Brief: Leave every entry as it is and write the data out in full.

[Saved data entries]
——————

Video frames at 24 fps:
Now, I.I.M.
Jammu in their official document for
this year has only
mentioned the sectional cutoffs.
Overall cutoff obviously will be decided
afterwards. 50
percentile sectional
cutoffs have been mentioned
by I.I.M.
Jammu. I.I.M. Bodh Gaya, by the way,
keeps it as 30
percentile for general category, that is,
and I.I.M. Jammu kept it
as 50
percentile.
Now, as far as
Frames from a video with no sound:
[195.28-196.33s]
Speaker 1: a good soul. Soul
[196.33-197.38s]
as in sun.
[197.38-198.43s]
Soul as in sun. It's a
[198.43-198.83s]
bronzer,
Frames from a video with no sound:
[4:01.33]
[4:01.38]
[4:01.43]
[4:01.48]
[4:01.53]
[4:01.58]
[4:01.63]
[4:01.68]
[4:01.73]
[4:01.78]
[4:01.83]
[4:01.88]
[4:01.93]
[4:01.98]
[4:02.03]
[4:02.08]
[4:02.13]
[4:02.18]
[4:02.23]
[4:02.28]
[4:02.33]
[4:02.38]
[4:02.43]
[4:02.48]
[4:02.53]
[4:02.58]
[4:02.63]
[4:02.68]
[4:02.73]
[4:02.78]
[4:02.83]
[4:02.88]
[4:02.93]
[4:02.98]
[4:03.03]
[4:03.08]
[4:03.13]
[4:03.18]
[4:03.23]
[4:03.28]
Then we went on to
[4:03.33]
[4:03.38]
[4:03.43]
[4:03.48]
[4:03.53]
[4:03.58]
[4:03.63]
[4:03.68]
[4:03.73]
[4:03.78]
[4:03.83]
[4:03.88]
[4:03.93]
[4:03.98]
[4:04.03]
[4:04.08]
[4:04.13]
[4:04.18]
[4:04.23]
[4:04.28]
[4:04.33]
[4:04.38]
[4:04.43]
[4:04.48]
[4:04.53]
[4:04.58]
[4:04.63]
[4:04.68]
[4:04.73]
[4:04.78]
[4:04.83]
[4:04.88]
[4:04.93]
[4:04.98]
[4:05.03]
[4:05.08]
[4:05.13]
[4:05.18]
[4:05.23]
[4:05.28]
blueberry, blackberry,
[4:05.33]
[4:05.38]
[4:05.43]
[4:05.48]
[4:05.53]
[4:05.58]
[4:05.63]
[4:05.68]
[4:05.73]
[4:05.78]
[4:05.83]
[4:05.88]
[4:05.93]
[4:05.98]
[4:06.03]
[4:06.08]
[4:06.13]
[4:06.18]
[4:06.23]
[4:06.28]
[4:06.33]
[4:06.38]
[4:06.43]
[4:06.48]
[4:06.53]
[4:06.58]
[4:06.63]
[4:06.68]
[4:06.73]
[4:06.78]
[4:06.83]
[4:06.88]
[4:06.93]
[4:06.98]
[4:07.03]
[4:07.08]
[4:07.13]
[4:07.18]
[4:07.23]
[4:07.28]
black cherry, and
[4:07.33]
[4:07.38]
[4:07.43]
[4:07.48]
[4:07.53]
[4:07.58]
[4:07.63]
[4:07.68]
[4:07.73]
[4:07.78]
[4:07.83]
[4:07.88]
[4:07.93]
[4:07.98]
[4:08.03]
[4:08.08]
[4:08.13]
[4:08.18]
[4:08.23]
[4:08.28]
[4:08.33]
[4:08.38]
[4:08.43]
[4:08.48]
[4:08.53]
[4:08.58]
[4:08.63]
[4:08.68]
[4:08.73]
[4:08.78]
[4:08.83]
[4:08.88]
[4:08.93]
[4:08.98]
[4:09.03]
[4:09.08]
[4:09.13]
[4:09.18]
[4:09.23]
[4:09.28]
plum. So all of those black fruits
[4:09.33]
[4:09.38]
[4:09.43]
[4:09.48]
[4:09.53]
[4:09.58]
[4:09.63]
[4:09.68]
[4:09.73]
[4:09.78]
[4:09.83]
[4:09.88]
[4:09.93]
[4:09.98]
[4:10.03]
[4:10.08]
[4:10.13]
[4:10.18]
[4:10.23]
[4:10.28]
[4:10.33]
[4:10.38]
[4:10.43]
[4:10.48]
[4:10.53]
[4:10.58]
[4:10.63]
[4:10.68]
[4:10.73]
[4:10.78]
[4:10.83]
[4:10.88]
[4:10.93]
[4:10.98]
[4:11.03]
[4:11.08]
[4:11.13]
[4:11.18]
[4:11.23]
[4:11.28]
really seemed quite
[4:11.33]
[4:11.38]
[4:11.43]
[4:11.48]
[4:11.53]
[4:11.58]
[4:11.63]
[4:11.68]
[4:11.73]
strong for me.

——————

Response:
Video frames at 24 fps:
Now, I.I.M.
Jammu in their official document for
this year has only
mentioned the sectional cutoffs.
Overall cutoff obviously will be decided
afterwards. 50
percentile sectional
cutoffs have been mentioned
by I.I.M.
Jammu. I.I.M. Bodh Gaya, by the way,
keeps it as 30
percentile for general category, that is,
and I.I.M. Jammu kept it
as 50
percentile.
Now, as far as
Frames from a video with no sound:
[195.28-196.33s]
Speaker 1: a good soul. Soul
[196.33-197.38s]
as in sun.
[197.38-198.43s]
Soul as in sun. It's a
[198.43-198.83s]
bronzer,
Frames from a video with no sound:
[4:01.33]
[4:01.38]
[4:01.43]
[4:01.48]
[4:01.53]
[4:01.58]
[4:01.63]
[4:01.68]
[4:01.73]
[4:01.78]
[4:01.83]
[4:01.88]
[4:01.93]
[4:01.98]
[4:02.03]
[4:02.08]
[4:02.13]
[4:02.18]
[4:02.23]
[4:02.28]
[4:02.33]
[4:02.38]
[4:02.43]
[4:02.48]
[4:02.53]
[4:02.58]
[4:02.63]
[4:02.68]
[4:02.73]
[4:02.78]
[4:02.83]
[4:02.88]
[4:02.93]
[4:02.98]
[4:03.03]
[4:03.08]
[4:03.13]
[4:03.18]
[4:03.23]
[4:03.28]
Then we went on to
[4:03.33]
[4:03.38]
[4:03.43]
[4:03.48]
[4:03.53]
[4:03.58]
[4:03.63]
[4:03.68]
[4:03.73]
[4:03.78]
[4:03.83]
[4:03.88]
[4:03.93]
[4:03.98]
[4:04.03]
[4:04.08]
[4:04.13]
[4:04.18]
[4:04.23]
[4:04.28]
[4:04.33]
[4:04.38]
[4:04.43]
[4:04.48]
[4:04.53]
[4:04.58]
[4:04.63]
[4:04.68]
[4:04.73]
[4:04.78]
[4:04.83]
[4:04.88]
[4:04.93]
[4:04.98]
[4:05.03]
[4:05.08]
[4:05.13]
[4:05.18]
[4:05.23]
[4:05.28]
blueberry, blackberry,
[4:05.33]
[4:05.38]
[4:05.43]
[4:05.48]
[4:05.53]
[4:05.58]
[4:05.63]
[4:05.68]
[4:05.73]
[4:05.78]
[4:05.83]
[4:05.88]
[4:05.93]
[4:05.98]
[4:06.03]
[4:06.08]
[4:06.13]
[4:06.18]
[4:06.23]
[4:06.28]
[4:06.33]
[4:06.38]
[4:06.43]
[4:06.48]
[4:06.53]
[4:06.58]
[4:06.63]
[4:06.68]
[4:06.73]
[4:06.78]
[4:06.83]
[4:06.88]
[4:06.93]
[4:06.98]
[4:07.03]
[4:07.08]
[4:07.13]
[4:07.18]
[4:07.23]
[4:07.28]
black cherry, and
[4:07.33]
[4:07.38]
[4:07.43]
[4:07.48]
[4:07.53]
[4:07.58]
[4:07.63]
[4:07.68]
[4:07.73]
[4:07.78]
[4:07.83]
[4:07.88]
[4:07.93]
[4:07.98]
[4:08.03]
[4:08.08]
[4:08.13]
[4:08.18]
[4:08.23]
[4:08.28]
[4:08.33]
[4:08.38]
[4:08.43]
[4:08.48]
[4:08.53]
[4:08.58]
[4:08.63]
[4:08.68]
[4:08.73]
[4:08.78]
[4:08.83]
[4:08.88]
[4:08.93]
[4:08.98]
[4:09.03]
[4:09.08]
[4:09.13]
[4:09.18]
[4:09.23]
[4:09.28]
plum. So all of those black fruits
[4:09.33]
[4:09.38]
[4:09.43]
[4:09.48]
[4:09.53]
[4:09.58]
[4:09.63]
[4:09.68]
[4:09.73]
[4:09.78]
[4:09.83]
[4:09.88]
[4:09.93]
[4:09.98]
[4:10.03]
[4:10.08]
[4:10.13]
[4:10.18]
[4:10.23]
[4:10.28]
[4:10.33]
[4:10.38]
[4:10.43]
[4:10.48]
[4:10.53]
[4:10.58]
[4:10.63]
[4:10.68]
[4:10.73]
[4:10.78]
[4:10.83]
[4:10.88]
[4:10.93]
[4:10.98]
[4:11.03]
[4:11.08]
[4:11.13]
[4:11.18]
[4:11.23]
[4:11.28]
really seemed quite
[4:11.33]
[4:11.38]
[4:11.43]
[4:11.48]
[4:11.53]
[4:11.58]
[4:11.63]
[4:11.68]
[4:11.73]
strong for me.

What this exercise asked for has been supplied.